My colleagues at Awoko say there are about 100 newspapers in Freetown, and they’re proud to work for the best. They say this is self evident — just compare how Awoko and the other newspapers in the country cover the same stories. Awoko is totally independent, so it differs from the papers that favor a political party, or the Sierra Leone Daily Mail, which is government run.
The Awoko office is located in the city center of Freetown, opposite a Christian school. On the same street are several of the makeshift, shack-like dwellings with tin roofs that are ubiquitous in Freetown. From the balcony of the Awoko office you can see the bustle of the street, and the nearby electrical utility building marred by black scorch marks from a fire.
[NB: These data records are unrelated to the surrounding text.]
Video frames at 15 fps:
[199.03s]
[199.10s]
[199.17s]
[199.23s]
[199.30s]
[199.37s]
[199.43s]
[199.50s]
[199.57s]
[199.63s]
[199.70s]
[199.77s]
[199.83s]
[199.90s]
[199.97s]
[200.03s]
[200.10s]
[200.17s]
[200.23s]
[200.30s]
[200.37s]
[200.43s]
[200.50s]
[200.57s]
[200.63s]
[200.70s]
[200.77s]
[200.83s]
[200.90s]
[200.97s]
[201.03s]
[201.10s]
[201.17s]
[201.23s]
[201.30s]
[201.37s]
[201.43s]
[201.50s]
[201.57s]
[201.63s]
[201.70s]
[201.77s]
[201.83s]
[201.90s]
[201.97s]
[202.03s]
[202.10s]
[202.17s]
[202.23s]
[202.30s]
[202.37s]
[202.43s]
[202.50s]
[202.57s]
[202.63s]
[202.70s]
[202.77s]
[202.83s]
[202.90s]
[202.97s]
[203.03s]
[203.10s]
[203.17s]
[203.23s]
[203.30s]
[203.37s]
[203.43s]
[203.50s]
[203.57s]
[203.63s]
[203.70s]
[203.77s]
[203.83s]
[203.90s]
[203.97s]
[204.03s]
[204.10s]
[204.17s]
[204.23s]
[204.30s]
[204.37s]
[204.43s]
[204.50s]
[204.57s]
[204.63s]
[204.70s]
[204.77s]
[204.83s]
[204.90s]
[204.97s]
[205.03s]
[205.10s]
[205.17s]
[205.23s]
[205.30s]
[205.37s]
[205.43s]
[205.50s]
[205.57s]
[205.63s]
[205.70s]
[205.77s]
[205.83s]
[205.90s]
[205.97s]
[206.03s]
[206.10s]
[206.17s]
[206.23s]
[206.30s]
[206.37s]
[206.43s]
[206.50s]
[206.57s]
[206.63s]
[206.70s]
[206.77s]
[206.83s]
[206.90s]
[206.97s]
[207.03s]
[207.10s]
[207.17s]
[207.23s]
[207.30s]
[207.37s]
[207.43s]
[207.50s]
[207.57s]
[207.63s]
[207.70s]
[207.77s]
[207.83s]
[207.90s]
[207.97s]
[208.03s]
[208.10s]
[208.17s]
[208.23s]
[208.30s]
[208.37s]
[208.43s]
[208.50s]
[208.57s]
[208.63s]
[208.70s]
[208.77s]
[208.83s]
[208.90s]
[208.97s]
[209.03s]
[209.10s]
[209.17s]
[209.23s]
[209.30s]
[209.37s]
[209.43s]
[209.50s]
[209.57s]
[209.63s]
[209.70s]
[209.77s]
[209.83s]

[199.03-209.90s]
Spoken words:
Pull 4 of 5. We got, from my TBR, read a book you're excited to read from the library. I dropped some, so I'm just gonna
Anyway, I started my first day at Awoko on July 7. The newsroom has at least 10 editorial staff members (and I’m probably forgetting someone), along with many more supporting staffers. They work in a second-floor room outfitted with several computers and printers, a TV and some big desks. There are always copies of some of Awoko’s many competitors lying around.
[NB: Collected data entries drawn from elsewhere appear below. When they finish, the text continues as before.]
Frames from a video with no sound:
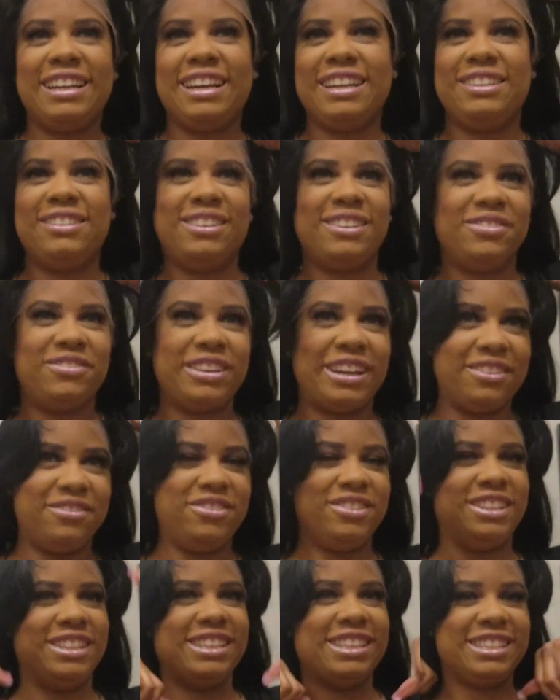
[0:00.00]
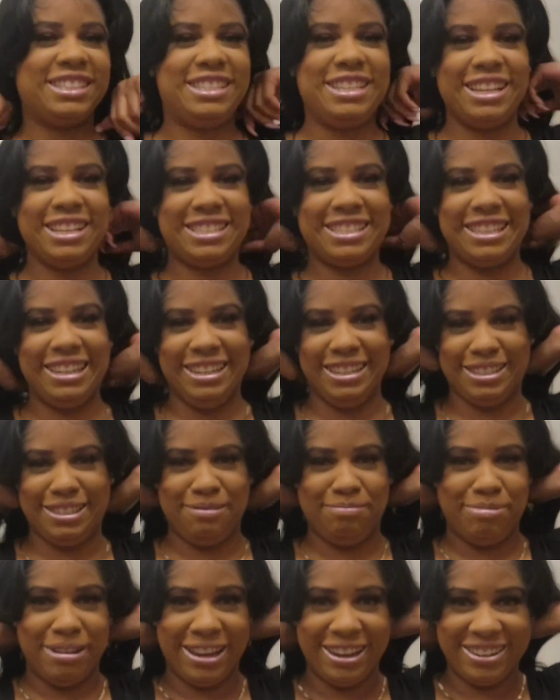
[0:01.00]
know, I feel like it just looks
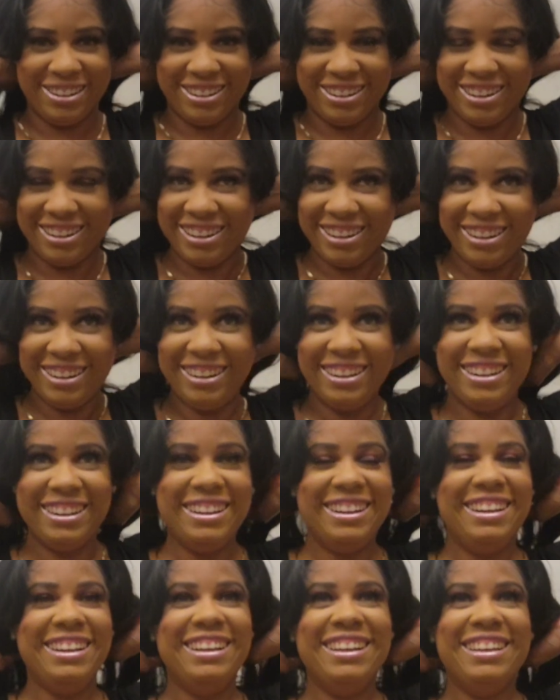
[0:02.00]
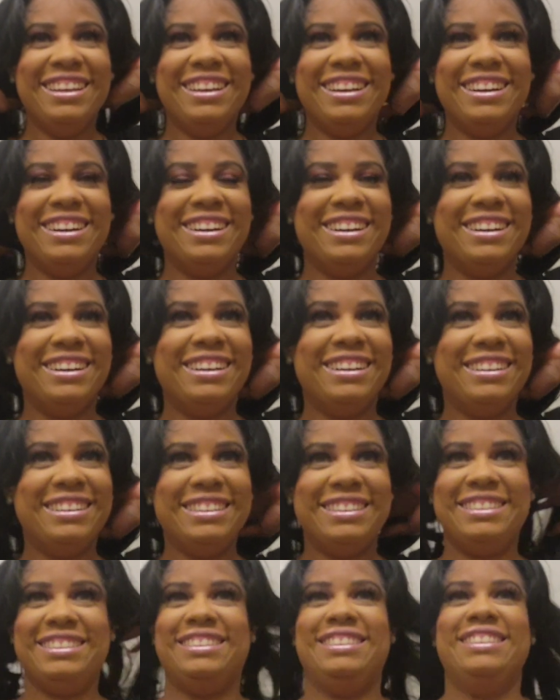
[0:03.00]
better
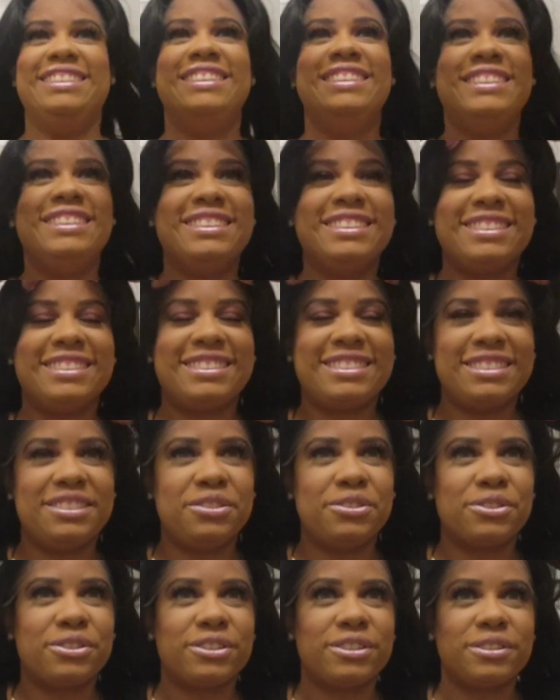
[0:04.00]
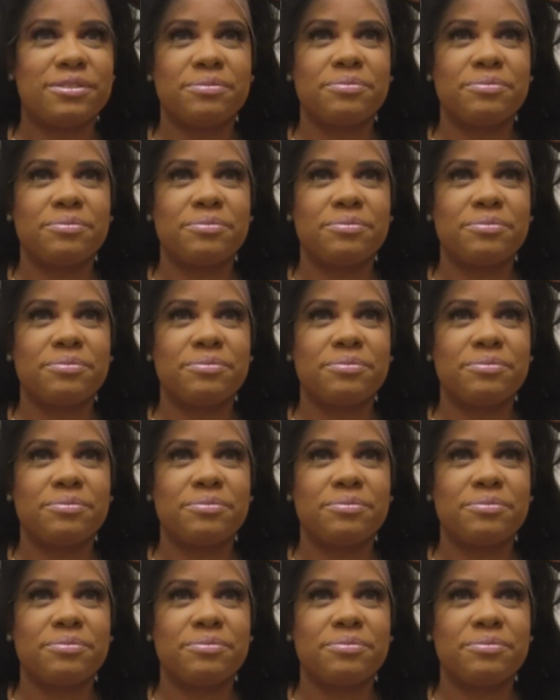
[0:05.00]
in the center.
Editor in chief Kelvin Lewis is also the president of the Sierra Leone Association of Journalists. He introduced me to the Awoko staff members with a deadpan joke about each of them.
I’ve been coming in to the office for less than a week now, bus it’s usually a similar routine every day. Several staff members meet just before 9 am to look over mock-ups of the next day’s paper for any mistakes or things to change — these are first drafts of the paper to be officially circulated the next day.
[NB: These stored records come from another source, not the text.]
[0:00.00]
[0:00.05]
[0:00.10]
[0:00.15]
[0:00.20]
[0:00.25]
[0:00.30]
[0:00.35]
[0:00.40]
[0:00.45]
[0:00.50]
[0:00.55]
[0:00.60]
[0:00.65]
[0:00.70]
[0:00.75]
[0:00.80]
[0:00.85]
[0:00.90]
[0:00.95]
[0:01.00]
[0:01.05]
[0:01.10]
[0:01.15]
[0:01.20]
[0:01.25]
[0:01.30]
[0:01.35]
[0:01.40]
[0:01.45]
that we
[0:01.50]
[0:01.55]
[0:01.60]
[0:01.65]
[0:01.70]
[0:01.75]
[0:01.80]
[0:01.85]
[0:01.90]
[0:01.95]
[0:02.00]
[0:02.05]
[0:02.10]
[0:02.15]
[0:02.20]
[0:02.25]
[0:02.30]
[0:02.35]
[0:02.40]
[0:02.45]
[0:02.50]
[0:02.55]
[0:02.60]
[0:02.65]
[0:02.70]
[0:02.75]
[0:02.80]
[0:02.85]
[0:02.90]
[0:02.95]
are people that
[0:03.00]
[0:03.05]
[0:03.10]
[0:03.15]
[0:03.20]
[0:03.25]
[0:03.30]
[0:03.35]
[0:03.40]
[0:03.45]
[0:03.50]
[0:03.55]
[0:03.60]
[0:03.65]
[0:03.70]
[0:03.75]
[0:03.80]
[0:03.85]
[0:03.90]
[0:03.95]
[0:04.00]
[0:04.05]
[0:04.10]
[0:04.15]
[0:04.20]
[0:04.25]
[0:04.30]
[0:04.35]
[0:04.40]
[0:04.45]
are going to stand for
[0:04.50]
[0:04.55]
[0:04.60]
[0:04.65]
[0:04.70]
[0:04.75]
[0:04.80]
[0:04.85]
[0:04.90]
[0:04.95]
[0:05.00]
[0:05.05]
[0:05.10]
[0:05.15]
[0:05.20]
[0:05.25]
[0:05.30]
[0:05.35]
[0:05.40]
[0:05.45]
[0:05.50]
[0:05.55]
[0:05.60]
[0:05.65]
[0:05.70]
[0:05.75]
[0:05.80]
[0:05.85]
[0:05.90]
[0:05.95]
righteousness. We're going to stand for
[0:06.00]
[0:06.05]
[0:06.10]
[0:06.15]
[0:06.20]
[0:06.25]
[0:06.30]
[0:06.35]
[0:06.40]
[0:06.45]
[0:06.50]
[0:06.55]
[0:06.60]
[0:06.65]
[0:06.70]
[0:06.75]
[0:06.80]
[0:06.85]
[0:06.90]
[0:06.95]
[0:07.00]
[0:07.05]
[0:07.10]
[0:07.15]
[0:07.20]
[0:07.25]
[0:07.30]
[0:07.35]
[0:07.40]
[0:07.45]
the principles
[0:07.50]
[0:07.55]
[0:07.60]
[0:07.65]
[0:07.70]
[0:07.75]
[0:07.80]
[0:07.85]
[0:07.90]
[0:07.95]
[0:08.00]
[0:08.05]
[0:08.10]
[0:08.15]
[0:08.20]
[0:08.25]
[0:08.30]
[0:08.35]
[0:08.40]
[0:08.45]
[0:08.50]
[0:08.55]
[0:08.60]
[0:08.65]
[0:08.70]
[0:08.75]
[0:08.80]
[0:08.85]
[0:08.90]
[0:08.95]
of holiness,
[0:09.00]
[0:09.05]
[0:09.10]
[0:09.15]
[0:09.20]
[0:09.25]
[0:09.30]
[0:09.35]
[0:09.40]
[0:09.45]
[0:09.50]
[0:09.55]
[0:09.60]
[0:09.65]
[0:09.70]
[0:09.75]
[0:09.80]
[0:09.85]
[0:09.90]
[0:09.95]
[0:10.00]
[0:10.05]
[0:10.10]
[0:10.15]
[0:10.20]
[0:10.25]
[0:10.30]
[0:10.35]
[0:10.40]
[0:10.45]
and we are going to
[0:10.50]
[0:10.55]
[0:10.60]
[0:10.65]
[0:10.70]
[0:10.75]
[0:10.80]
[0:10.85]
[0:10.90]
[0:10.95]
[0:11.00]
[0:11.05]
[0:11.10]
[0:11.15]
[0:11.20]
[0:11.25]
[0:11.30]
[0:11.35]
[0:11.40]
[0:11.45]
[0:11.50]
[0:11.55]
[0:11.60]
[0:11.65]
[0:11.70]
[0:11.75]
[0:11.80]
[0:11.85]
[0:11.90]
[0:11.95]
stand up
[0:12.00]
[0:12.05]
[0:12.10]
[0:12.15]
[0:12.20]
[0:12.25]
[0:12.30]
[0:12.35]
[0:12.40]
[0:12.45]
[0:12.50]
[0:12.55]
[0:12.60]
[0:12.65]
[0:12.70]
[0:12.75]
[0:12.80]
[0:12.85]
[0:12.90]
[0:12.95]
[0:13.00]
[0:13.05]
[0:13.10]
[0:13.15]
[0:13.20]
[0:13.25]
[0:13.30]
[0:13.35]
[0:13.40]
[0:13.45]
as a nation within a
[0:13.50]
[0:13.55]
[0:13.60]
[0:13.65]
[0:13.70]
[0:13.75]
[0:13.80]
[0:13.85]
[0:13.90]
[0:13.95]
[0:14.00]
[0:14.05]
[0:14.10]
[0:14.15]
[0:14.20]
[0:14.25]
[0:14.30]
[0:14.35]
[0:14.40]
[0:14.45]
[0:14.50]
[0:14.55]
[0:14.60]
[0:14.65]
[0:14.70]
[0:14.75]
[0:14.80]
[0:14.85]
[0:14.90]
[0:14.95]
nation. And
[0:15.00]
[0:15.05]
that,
Then, I usually go with one of the reporters on an assignment. So far I’ve been to three press conferences, including one at the state house, and to a murder trial. More on all of those in another post. This is not a nine-to-five office, and I’m not sure whether or not that’s normal for Sierra Leone. But people continue working in the office well past 7 pm, and sometimes later.
I’m the 7th intern from the University of Washington that Awoko has had — the partnership started in 2007, I believe, and has had one or two years missed (most notably 2015, when the university wouldn’t send anyone for fear of ebola).
The staff are just awesome — they’re serious about their craft, and they’ve been incredibly welcoming, friendly, helpful and accommodating of my silly questions. They’re always quick with a joke or quip. And I’m happy to say I’ve been assigned serious, real work right away — the staff assume I’m up to the task, and expect nothing less, which is perfect.
I’m looking forward to the next nine weeks!